• INFORMATION:

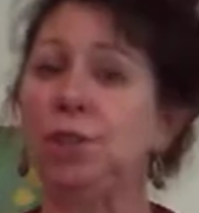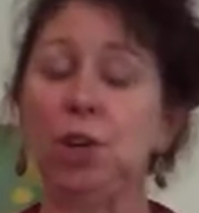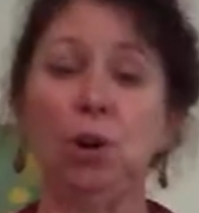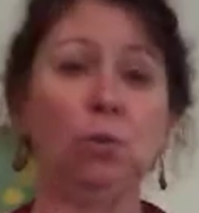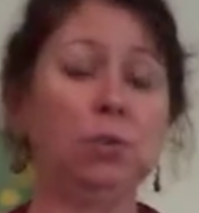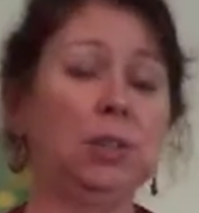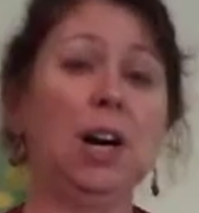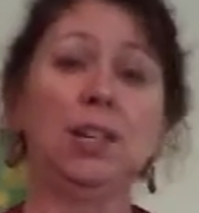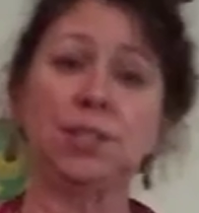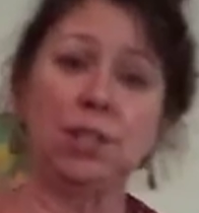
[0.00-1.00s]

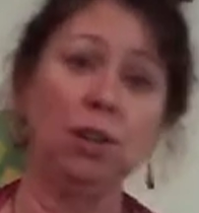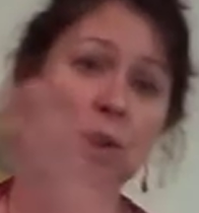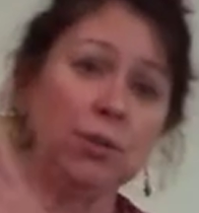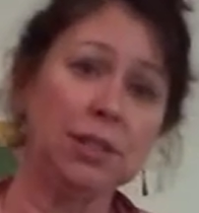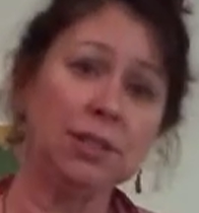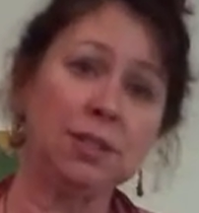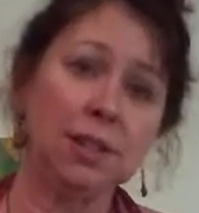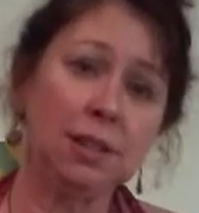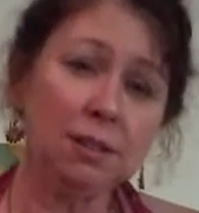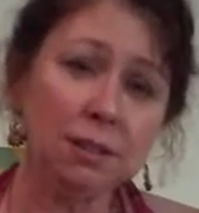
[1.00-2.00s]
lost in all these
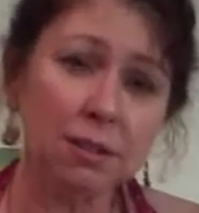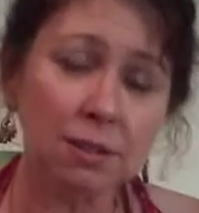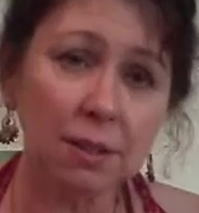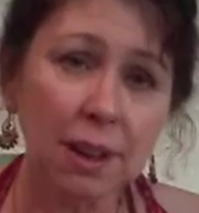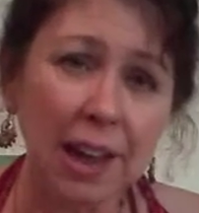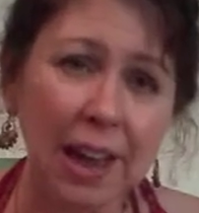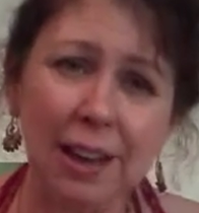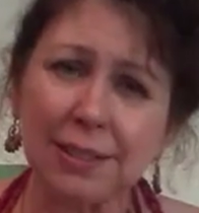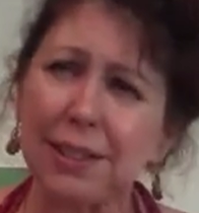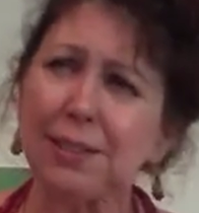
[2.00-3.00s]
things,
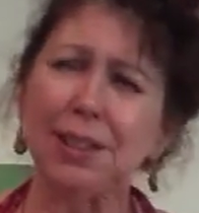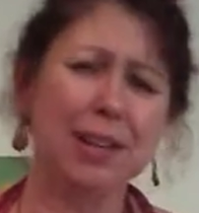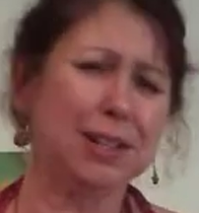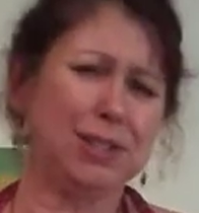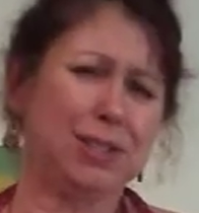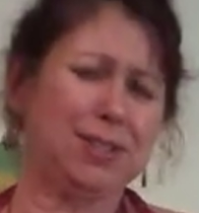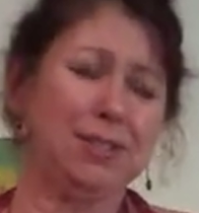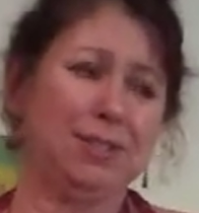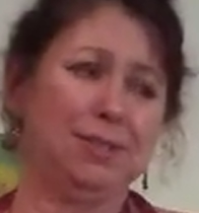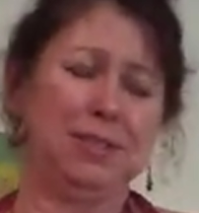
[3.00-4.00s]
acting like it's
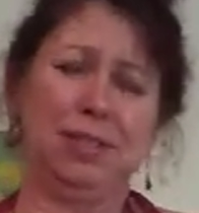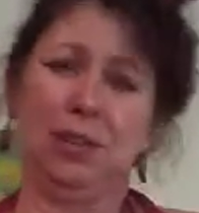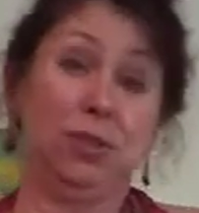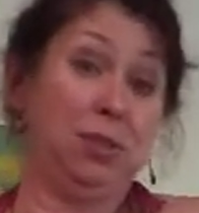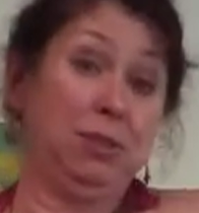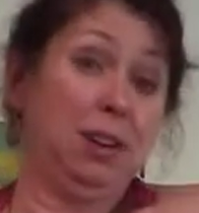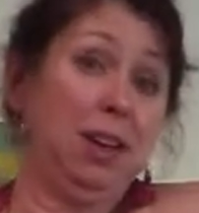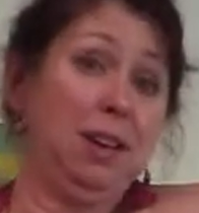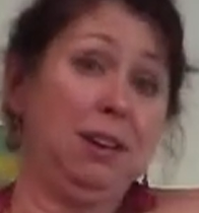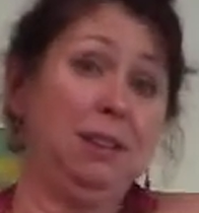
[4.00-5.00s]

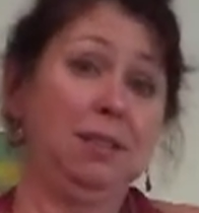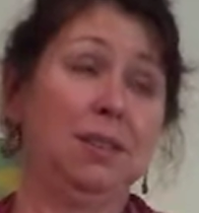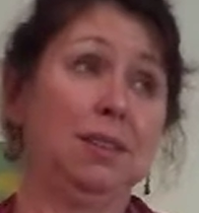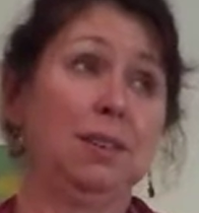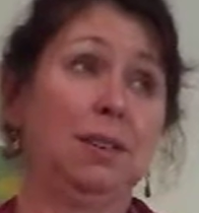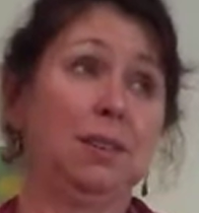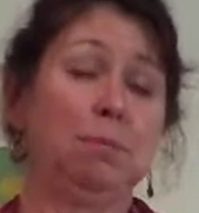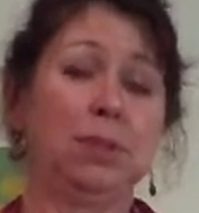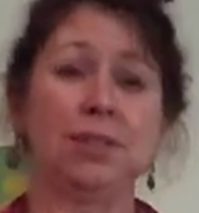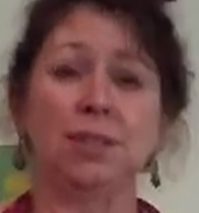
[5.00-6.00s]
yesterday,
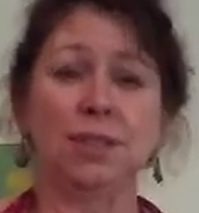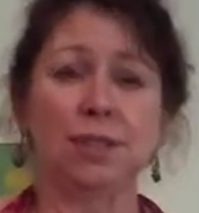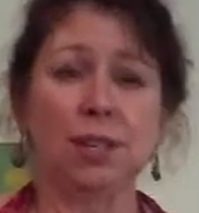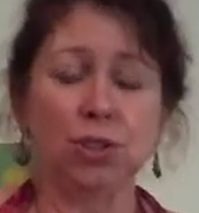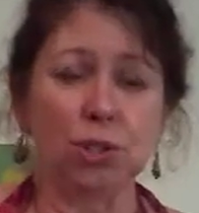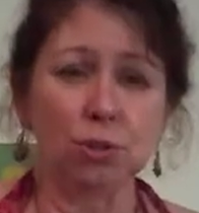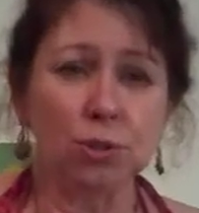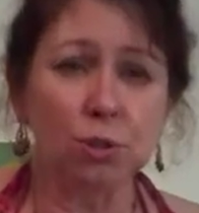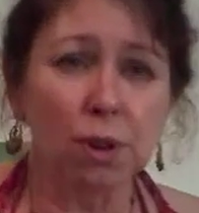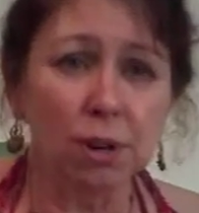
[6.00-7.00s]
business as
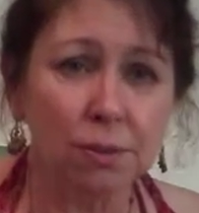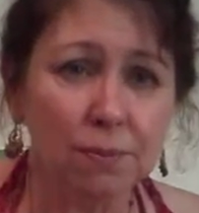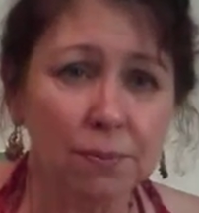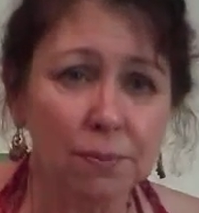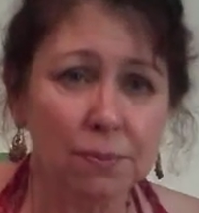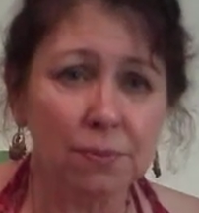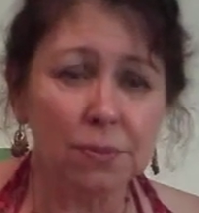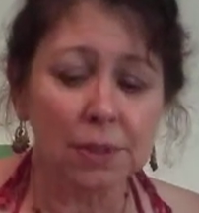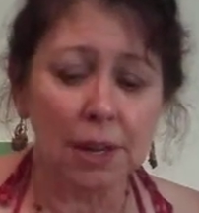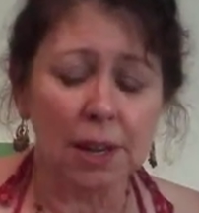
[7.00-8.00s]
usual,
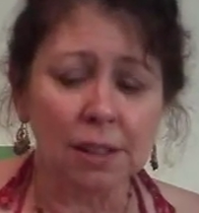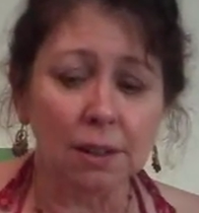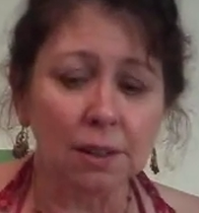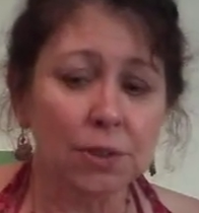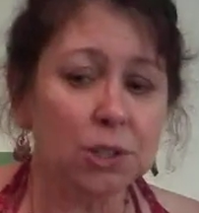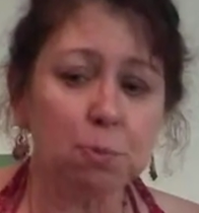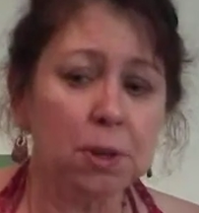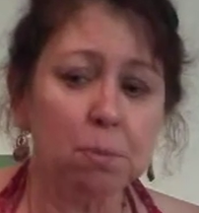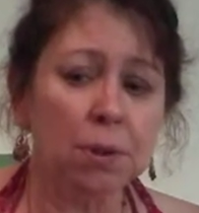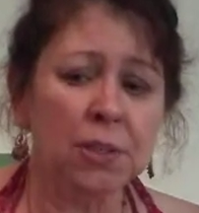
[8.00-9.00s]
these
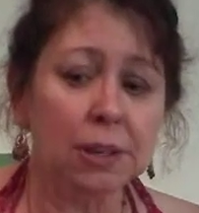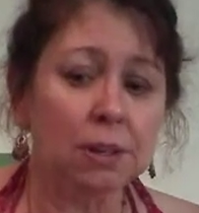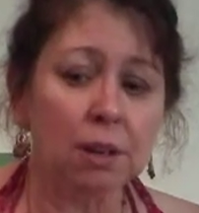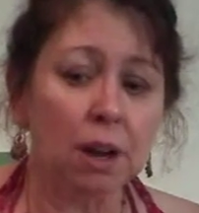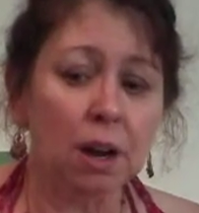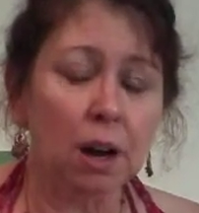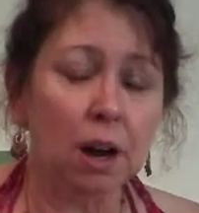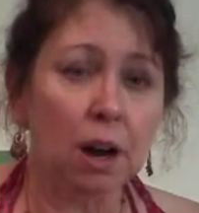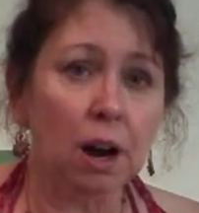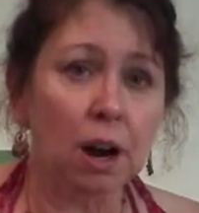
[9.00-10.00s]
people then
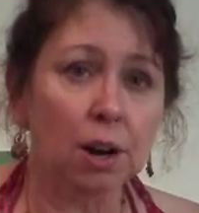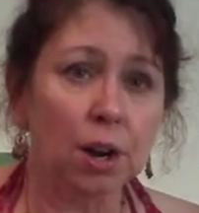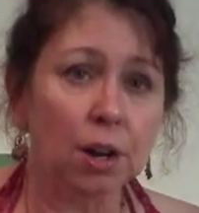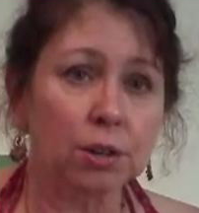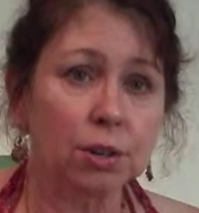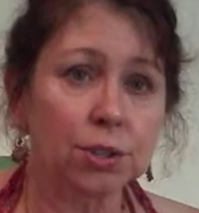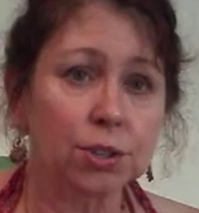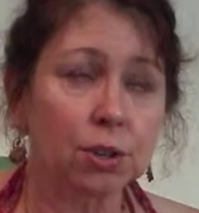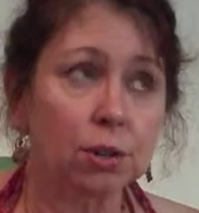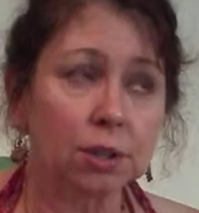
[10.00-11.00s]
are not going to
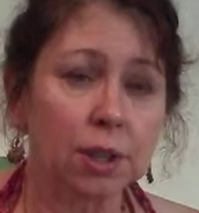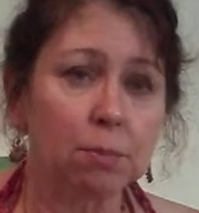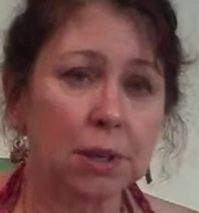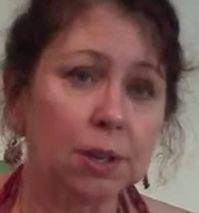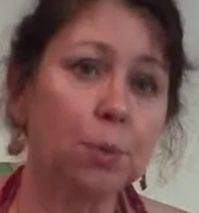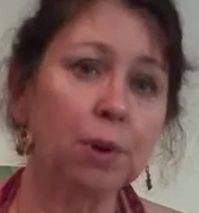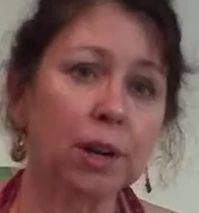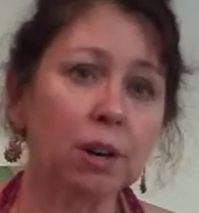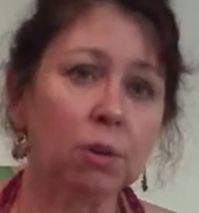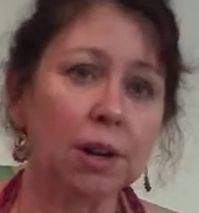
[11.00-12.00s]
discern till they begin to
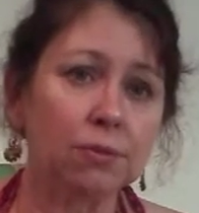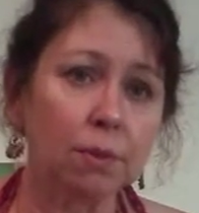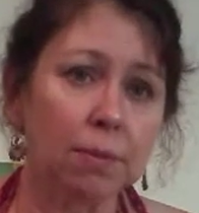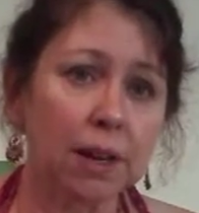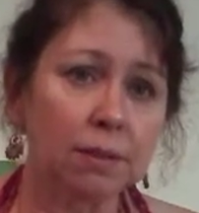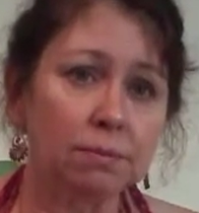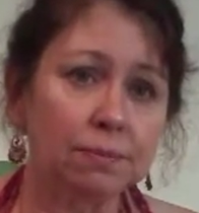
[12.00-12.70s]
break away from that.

• ACTION ITEM: Everything in the material except the pictures should be restated word for word.

• YOUR RESPONSE:
[0.00-1.00s]

[1.00-2.00s]
lost in all these
[2.00-3.00s]
things,
[3.00-4.00s]
acting like it's
[4.00-5.00s]

[5.00-6.00s]
yesterday,
[6.00-7.00s]
business as
[7.00-8.00s]
usual,
[8.00-9.00s]
these
[9.00-10.00s]
people then
[10.00-11.00s]
are not going to
[11.00-12.00s]
discern till they begin to
[12.00-12.70s]
break away from that.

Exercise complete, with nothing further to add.